Lord William Graham (as he was always known) had an ornamental career in the Guards. In February 1828, when only just of age, he stood in for his absent elder brother during the formalities of the latter’s re-election for Cambridge on being appointed to junior office in the duke of Wellington’s ministry.
The ministry regarded Graham as one of their ‘friends’, and he duly voted with them in the crucial division on the civil list, 15 Nov. 1830. On the presentation of a Dunbartonshire petition calling for parliamentary reform, 26 Feb. 1831, he alleged that it had been ‘carried by a majority of two or three only, notwithstanding ... the most strenuous exertions ... made by the persons who got up the meeting’. He divided against the second reading of the Grey ministry’s reform bill, 22 Mar.
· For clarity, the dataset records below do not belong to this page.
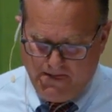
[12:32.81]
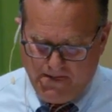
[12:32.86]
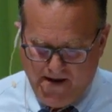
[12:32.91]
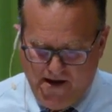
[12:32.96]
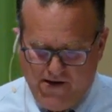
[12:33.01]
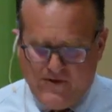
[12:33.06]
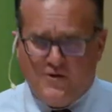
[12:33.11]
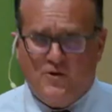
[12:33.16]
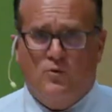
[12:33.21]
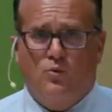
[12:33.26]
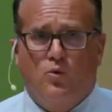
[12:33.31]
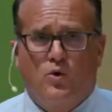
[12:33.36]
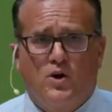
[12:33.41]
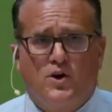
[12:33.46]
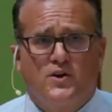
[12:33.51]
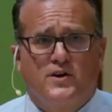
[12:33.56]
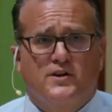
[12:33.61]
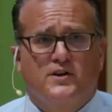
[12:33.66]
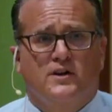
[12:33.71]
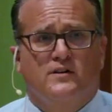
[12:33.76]
And the
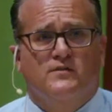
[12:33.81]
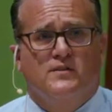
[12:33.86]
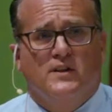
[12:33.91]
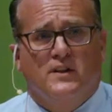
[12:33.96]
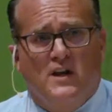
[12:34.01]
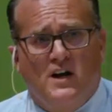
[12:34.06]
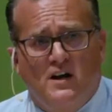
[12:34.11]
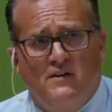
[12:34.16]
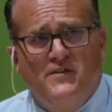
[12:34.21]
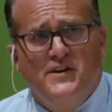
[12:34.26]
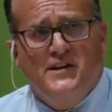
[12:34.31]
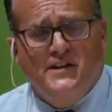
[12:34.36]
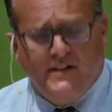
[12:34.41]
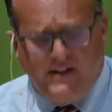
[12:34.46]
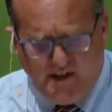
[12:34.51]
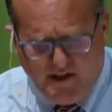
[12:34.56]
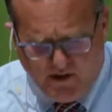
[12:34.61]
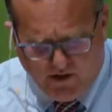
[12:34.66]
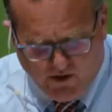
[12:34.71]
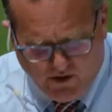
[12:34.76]
work of loving
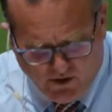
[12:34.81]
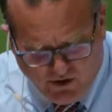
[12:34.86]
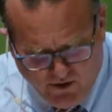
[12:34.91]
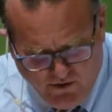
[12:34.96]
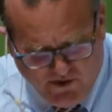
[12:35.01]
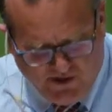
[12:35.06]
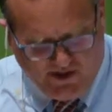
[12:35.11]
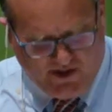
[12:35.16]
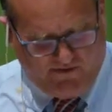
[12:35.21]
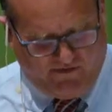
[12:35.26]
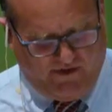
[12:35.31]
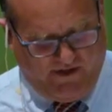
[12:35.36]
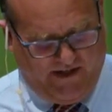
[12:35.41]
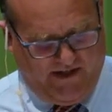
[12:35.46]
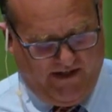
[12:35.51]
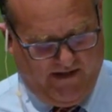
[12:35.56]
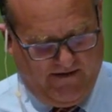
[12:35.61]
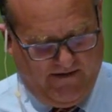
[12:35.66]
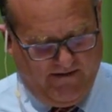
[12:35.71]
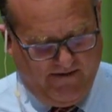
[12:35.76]
inclusively
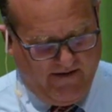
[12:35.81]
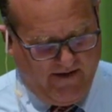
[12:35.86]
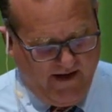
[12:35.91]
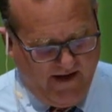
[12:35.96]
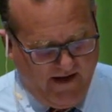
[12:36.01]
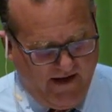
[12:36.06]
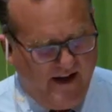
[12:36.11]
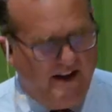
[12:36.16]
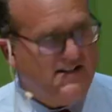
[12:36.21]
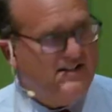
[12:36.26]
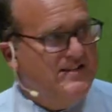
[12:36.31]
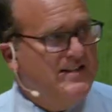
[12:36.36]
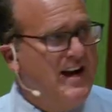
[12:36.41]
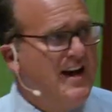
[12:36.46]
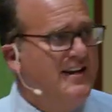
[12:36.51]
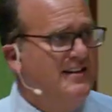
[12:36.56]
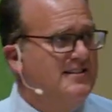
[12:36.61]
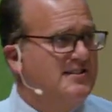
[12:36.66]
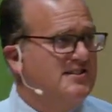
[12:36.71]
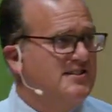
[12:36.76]
is
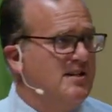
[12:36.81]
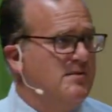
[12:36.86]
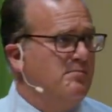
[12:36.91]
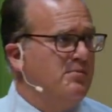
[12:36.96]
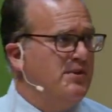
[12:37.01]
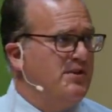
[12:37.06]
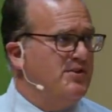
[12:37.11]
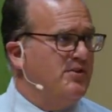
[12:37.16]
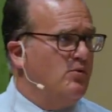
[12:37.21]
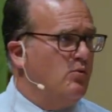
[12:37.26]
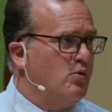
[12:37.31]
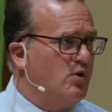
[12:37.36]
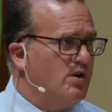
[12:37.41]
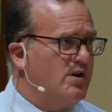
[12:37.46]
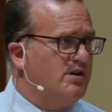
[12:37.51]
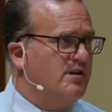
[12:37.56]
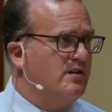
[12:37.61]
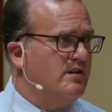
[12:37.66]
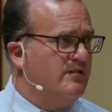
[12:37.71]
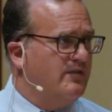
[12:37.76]
not simply the
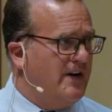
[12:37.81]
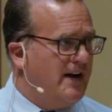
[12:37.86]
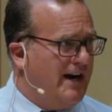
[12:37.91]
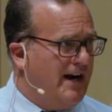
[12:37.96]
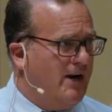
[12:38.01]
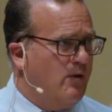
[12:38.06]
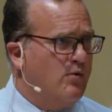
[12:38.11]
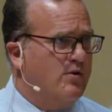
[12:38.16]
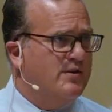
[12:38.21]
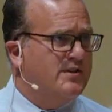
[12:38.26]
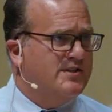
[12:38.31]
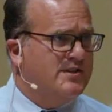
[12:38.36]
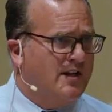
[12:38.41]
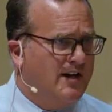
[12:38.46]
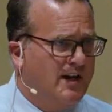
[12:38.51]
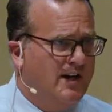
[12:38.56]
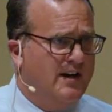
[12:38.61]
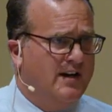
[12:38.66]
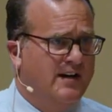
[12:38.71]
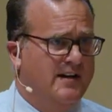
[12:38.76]
work of our
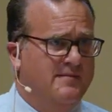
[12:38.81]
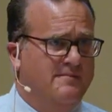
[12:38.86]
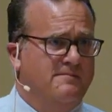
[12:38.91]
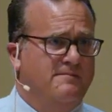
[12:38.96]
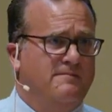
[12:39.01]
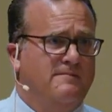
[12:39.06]
time,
He did not attend the county meeting six days later, when an amendment condemning the bill was carried by his supporters,
He divided against the second reading of the reintroduced reform bill, 6 July, but his only other known vote against it was on its passage, 21 Sept. 1831. Two days later he voted against the second reading of the Scottish bill, after presenting a Dunbartonshire petition against the proposal to unite the county with Buteshire (it was subsequently allowed to retain its separate representation). He was absent from the division on the second reading of the revised reform bill, 17 Dec. 1831, but was present to vote against the enfranchisement of Tower Hamlets, 28 Feb., and the third reading, 22 Mar. 1832. His only other recorded votes in this period were against government on the Russian-Dutch loan, 26 Jan., 12 July. He presented a petition for continuance of the duty on foreign tapioca, 11 July 1832. He did not stand at the general election later that year.
Graham received £10,000 on his father’s death in 1836 and became entitled to an annuity of £800 when his mother died in 1847.